Politicians and economists can argue until they're blue in the face about how long it will take to regain the jobs our country lost during the Great Recession. But the debate misses the fact that as the economy does add jobs over the next decade, America will be unable to fill these positions unless we dramatically increase the size of our college-educated workforce. So far, we're not doing it, and the bad news is that we are standing virtually still while educational attainment has been accelerating worldwide.
A rapidly growing percentage of the jobs being created around the world now require a college education, and as the knowledge-based economy continues to grow, that percentage is only expected to get larger. While other nations are responding to this opportunity by dramatically increasing their college-educated workforces, our country is only doing so at a snail's pace. A recent report from the Georgetown University Center on Education and the Workforce showed that by 2018, the U.S. economy will need 22 million new workers with college degrees. At current graduation rates, we will fall short of that number by at least three million. If we don't figure out a way to close that education-employment gap, those three million jobs will instead go to workers overseas.

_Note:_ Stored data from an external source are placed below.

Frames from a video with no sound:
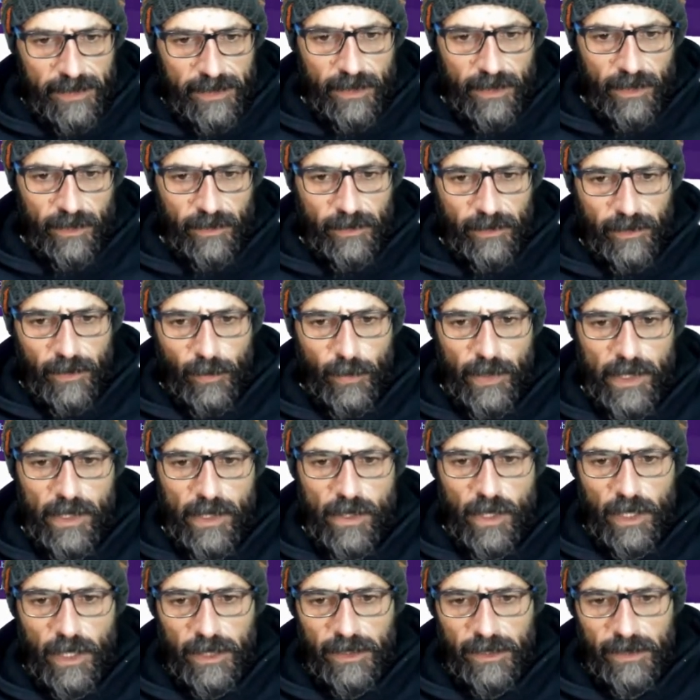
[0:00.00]
So we
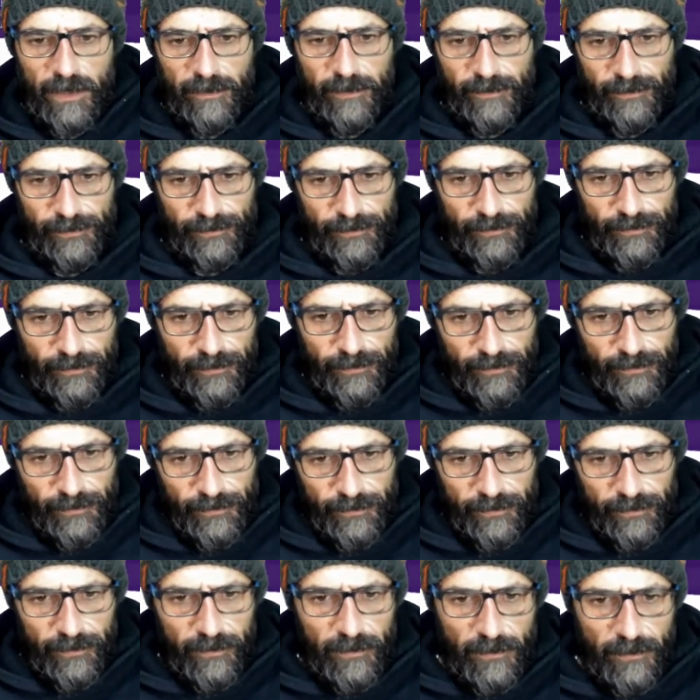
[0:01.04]
got,
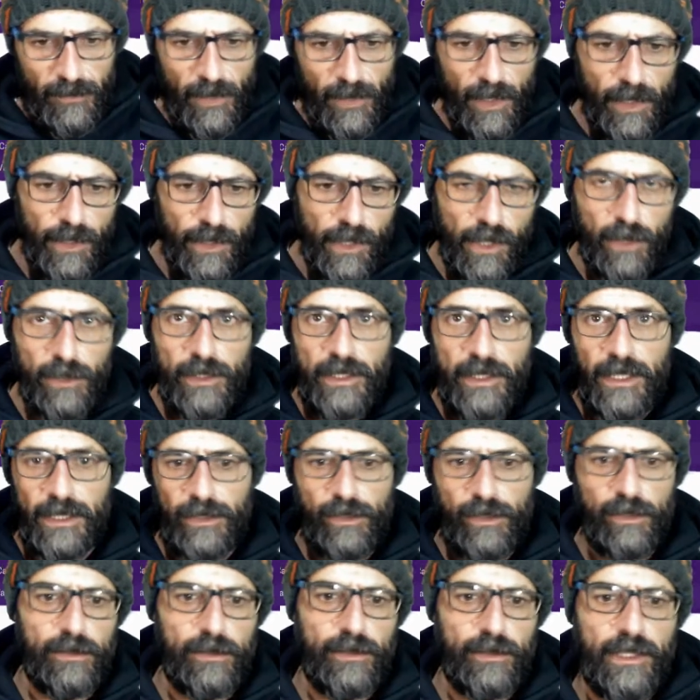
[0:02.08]
you know that I
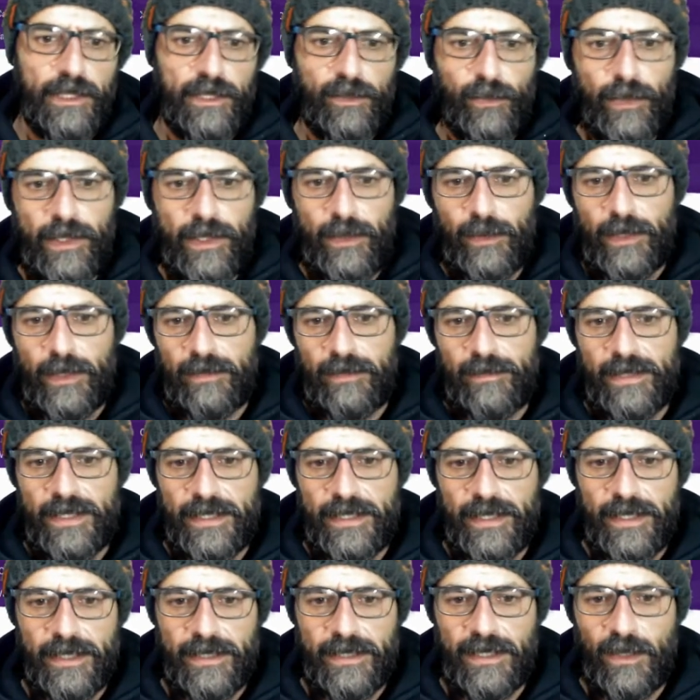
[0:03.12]
told you that we were
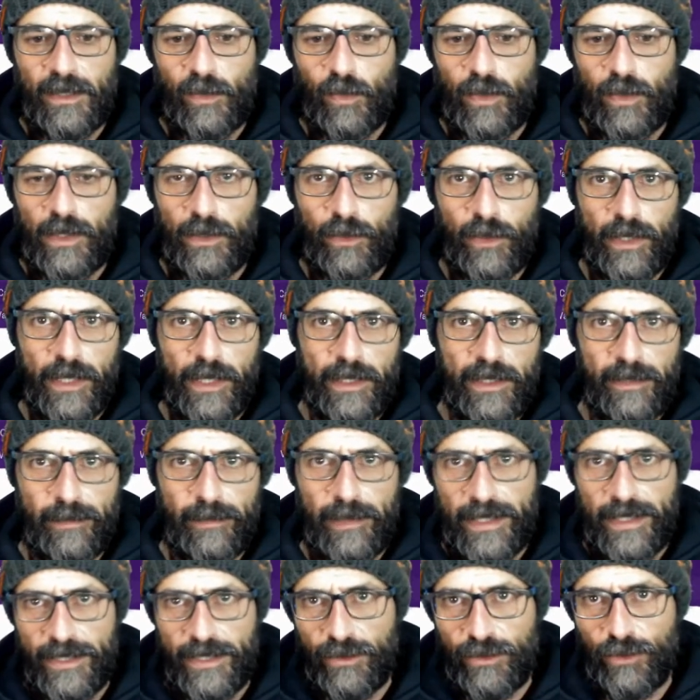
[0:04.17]
missing someone who can
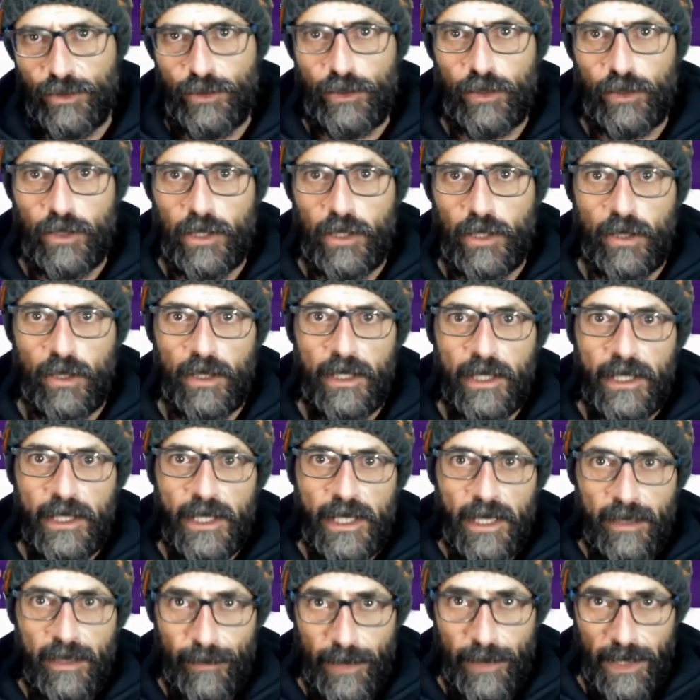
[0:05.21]
replace Trujillo
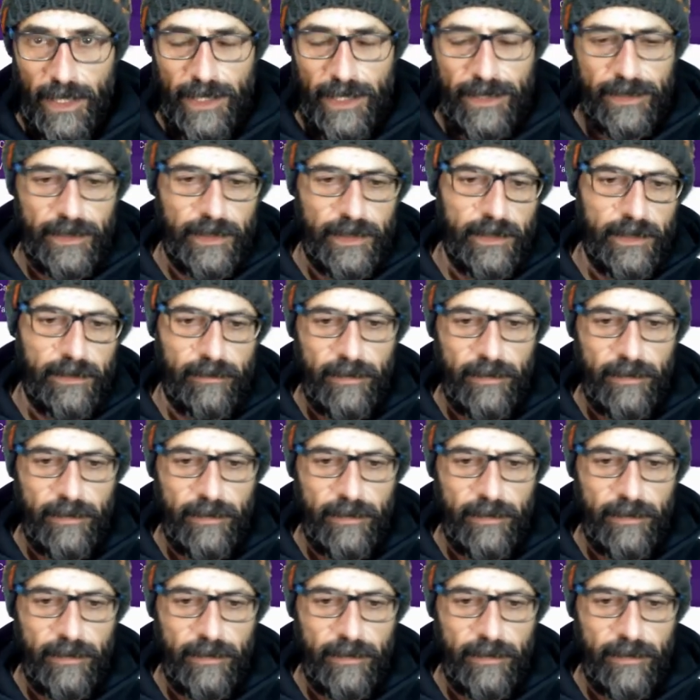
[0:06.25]
behind the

Responding to this crisis, The Lumina Foundation has set a long-term goal of increasing the percentage of Americans between the ages of 25 and 64 holding quality, post-secondary degrees to 60 percent by the year 2025. The foundation's new report, A Stronger Nation through Higher Education, shows that number was just 37.9 percent in 2008. That percentage is growing by just 0.2 percent per year- this should be alarming. It shouldn't take a math major to figure out that we're going to fall far short of that 60 percent goal if we don't change something now.
But here's the good news: the 60 percent figure is an attainable goal, if we get serious about it today. Lumina's report shows that in order to reach their goal, the U.S. will need to increase the number of college graduates by 278,000 per year. It's a realistic figure, but it requires that we redouble our efforts in three crucial areas:
1. We need to find more ways for working adults with some college education to return to school and complete their degrees. More than 37 million Americans, or 22 percent of the U.S. workforce, have attended college but not completed a degree. In the past, some college education was enough to guarantee a steady job and a middle-class lifestyle. That's no longer the case for many workers, and will be increasingly less true as the knowledge-based economy continues to grow around the world. This group of 37 million Americans with some college presents an enormous opportunity to help close the education-employment gap. However, it will take a coordinated effort among policymakers, employers and educators to create more opportunities for all of these workers to finish their degrees.
2. We must ensure that all students are able to succeed in college once they get there. Students of color, those from low-income families and first-generation students make up an increasingly larger portion of the student population, but their completion rates continue to significantly lag behind those of their peers. We must make it a national priority to help more of these underrepresented students not only reach college, but succeed once they are there.
3. We cannot let the cost of a quality college education continue to spiral out of reach for Americans families. If we are unable to slow down the rapid rate of tuition increases, college will soon be unaffordable for millions of middle-class Americans. If that happens, we'll have no hope of closing the education-employment gap. Colleges and universities, higher education systems and state governments must all work together to contain costs. Both state-run systems and private universities need to expand and strengthen lower-cost, innovative options for delivering coursework. Students would also greatly benefit from a way to empirically evaluate how individual colleges prepare graduates for employment.
The Lumina Foundation's goal of a country in which 60 percent of our young people have college degrees is not a pipe dream. It's a goal that we can and must achieve if we expect to compete in tomorrow's global economy. We can do this, but we have to start today.